The next fastest hash way is probably the hash component object with key suminc.
DATA Step was edited to align with the comments
data demo_data;
do rownum = 1 to 1000;
id = ceil(100*ranuni(123)); * NOTE: 100 different groups, disordered;
value = ceil(1000*ranuni(123)); * NOTE: want to sum value over group, for demonstration individual values integers from 1..1000;
output;
end;
run;
data _null_;
if 0 then set demo_data(keep=id value); %* prep pdv ;
length total 8; %* prep keysum variable ;
call missing (total); %* prevent warnings ;
declare hash ids (ordered:'a', suminc:'value', keysum:'total'); %* ordered ensures keys will be sorted ascending upon output ;
ids.defineKey('id');
*ids.defineData('id'); % * not having a defineData is an implicit way of adding only the keys as data, only data + keysum variables are .output;
ids.defineDone();
* read all records and touch each hash key in order to perform tacit total+value summation;
do until (end);
set demo_data end=end;
if ids.find() ne 0 then ids.add();
end;
ids.output(dataset:'sum_value_over_id'); * save the summation of each key combination;
stop;
run;
Note: There can be only one keysum variable.

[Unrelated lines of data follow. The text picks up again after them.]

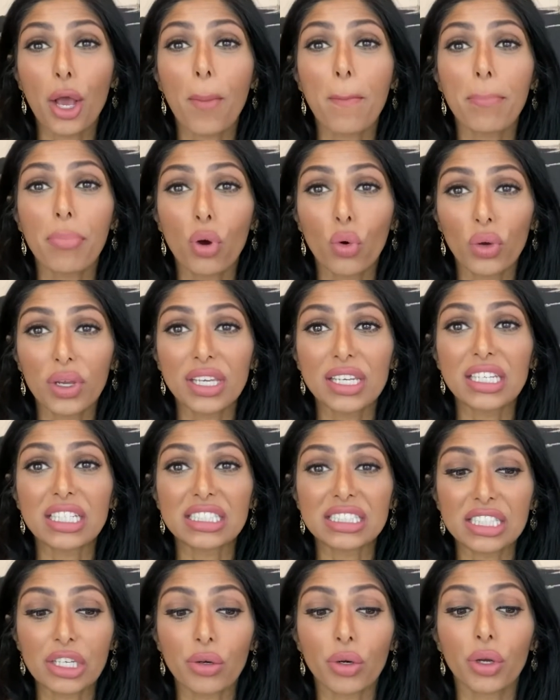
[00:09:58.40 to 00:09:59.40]

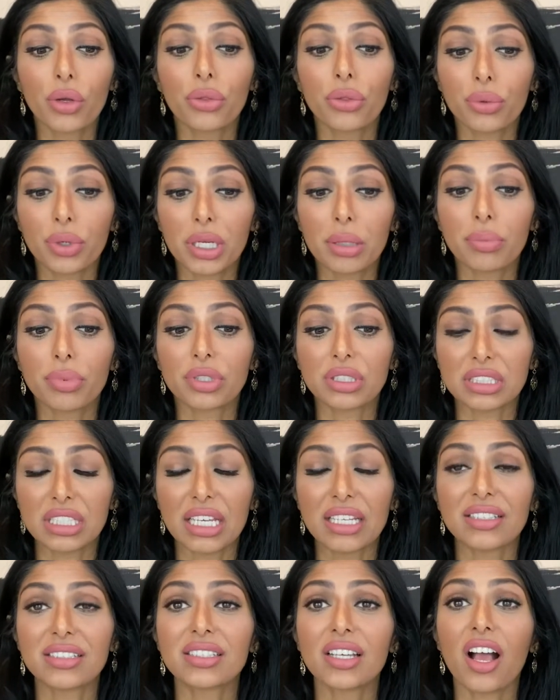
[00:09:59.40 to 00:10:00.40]

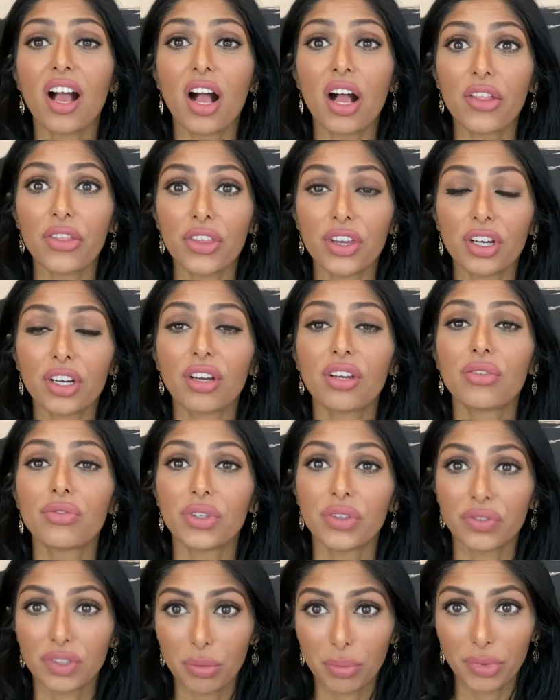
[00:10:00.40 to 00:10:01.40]
0.03% on their
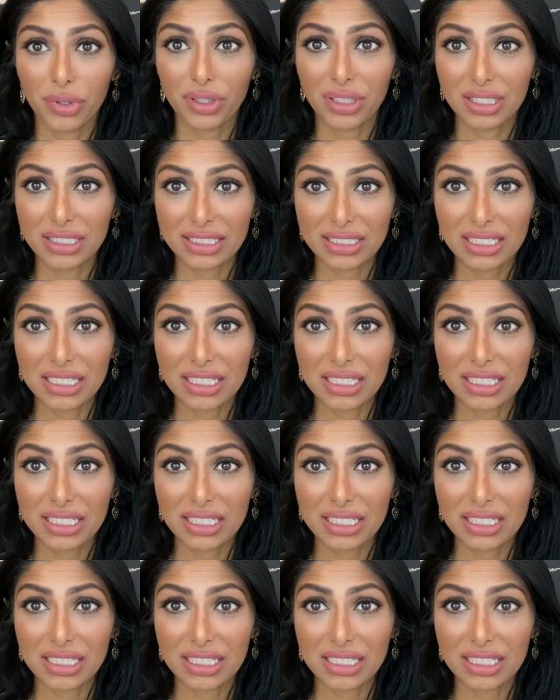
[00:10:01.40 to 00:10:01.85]
$50 million.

If the suminc variable was set to be always 1 instead of value, then the keysum would be the count instead of the total.
Obtaining both sum and count over group via hash would require an explicit defineData for a count and sum variable and slightly different statements, such as:
declare hash ids (ordered:'a');
...
ids.defineData('id', 'count', 'total');
...
if ids.find() ne 0 then do; count=0; total=0; end;
count+1;
total+value;
ids.replace();
...
However, if value is known to be always a natural number, and group size is known to be < 10group size limit you could numerically encode the count by using a suminc of value + 10-group size limit and numerically decode count by processing the output data with count = (total - int(total)) * 10group size limit.
For sorted data the fastest way is most likely a DOW loop with accumulation.
proc sort data=foo;
by id;
data sum_value_over_id_v2(keep=id total);
do until (last.id);
set foo;
by id;
total = sum(total, value);
end;
run;
You will likely find that I/O is largest component of performance.

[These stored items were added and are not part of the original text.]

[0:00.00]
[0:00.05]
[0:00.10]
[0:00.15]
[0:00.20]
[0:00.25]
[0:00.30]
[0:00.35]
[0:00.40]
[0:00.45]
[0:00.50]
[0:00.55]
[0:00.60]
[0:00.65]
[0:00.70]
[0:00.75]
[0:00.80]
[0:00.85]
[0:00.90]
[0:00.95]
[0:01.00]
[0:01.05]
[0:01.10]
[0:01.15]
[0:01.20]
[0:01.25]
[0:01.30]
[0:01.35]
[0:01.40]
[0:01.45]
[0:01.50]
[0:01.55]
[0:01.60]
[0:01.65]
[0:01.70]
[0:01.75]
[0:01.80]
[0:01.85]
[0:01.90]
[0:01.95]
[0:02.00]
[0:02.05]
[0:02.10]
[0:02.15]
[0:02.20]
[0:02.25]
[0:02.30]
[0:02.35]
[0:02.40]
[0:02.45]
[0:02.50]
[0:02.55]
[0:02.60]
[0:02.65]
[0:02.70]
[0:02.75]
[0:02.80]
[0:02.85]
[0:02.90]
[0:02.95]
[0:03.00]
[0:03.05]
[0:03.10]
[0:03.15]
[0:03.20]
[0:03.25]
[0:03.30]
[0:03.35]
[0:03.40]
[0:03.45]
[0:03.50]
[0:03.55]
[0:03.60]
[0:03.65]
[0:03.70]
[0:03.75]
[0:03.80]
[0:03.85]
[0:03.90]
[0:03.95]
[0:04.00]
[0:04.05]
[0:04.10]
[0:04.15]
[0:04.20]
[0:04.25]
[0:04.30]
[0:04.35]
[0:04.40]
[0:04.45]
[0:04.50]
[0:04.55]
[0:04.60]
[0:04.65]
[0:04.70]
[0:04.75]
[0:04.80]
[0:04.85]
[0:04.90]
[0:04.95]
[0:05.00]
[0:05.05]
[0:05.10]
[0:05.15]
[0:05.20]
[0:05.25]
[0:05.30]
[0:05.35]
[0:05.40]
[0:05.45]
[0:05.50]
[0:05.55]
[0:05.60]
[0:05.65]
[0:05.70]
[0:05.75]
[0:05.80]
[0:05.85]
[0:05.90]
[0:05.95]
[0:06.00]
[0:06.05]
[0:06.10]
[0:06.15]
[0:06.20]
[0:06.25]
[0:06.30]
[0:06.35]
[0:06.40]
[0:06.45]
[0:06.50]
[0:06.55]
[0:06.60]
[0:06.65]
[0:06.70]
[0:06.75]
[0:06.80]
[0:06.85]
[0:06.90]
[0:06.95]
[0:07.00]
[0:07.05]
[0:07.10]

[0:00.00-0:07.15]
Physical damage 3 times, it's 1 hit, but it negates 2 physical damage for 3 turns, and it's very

The best answer varies dramatically by the application. In your example, PROC SQL at least on my machine significantly outperforms PROC MEANS, but there are plenty of cases where it will not do so. It's able to in this case because it's building hash tables behind the scenes, more than likely, which are quite fast - a single pass through the data is all that's needed.
You certainly could speed things up by putting your full dataset into memory with SASFILE, if you have room to store the whole thing. You would have to have it in memory to begin with, though, more than likely; just reading it into memory for this purpose alone wouldn't really help since you're doing that read anyway.
As Richard notes, there are a bunch of ways to do this. I think PROC SQL will often be the fastest or similar to the fastest in simple cases, both because it's multithreaded (as opposed to data step being single threaded) and because it's got a fast hash table backend.
PROC MEANS is also usually going to be competitive, the case you show in the example is almost a worst case for it since it's got a huge number of class variables so I think it may be creating a temporary table on disk. It's also multithreaded. Reduce the class variable categories to 2500 instead of 2,500,000 and you get PROC MEANS a bit faster than PROC SQL (but within the margin of error).
Data step accumulation, either in a hash table or a DoW loop, will sometimes outperform both of the above, and sometimes not, again depending on the data. Here it does outperform slightly. The code for data step accumulation tends to be a bit more complex, which is why I'd usually discourage it unless the savings is substantial (having more code to maintain is worse, typically). PROC MEANS and PROC SQL require less maintenance and less to understand. But in applications where performance is critical and these solutions happen to be superior, it may be worth it to go this route, especially if the data step is helpful. Of course, the hash table method is limited to fitting the results in memory, though usually that's manageable.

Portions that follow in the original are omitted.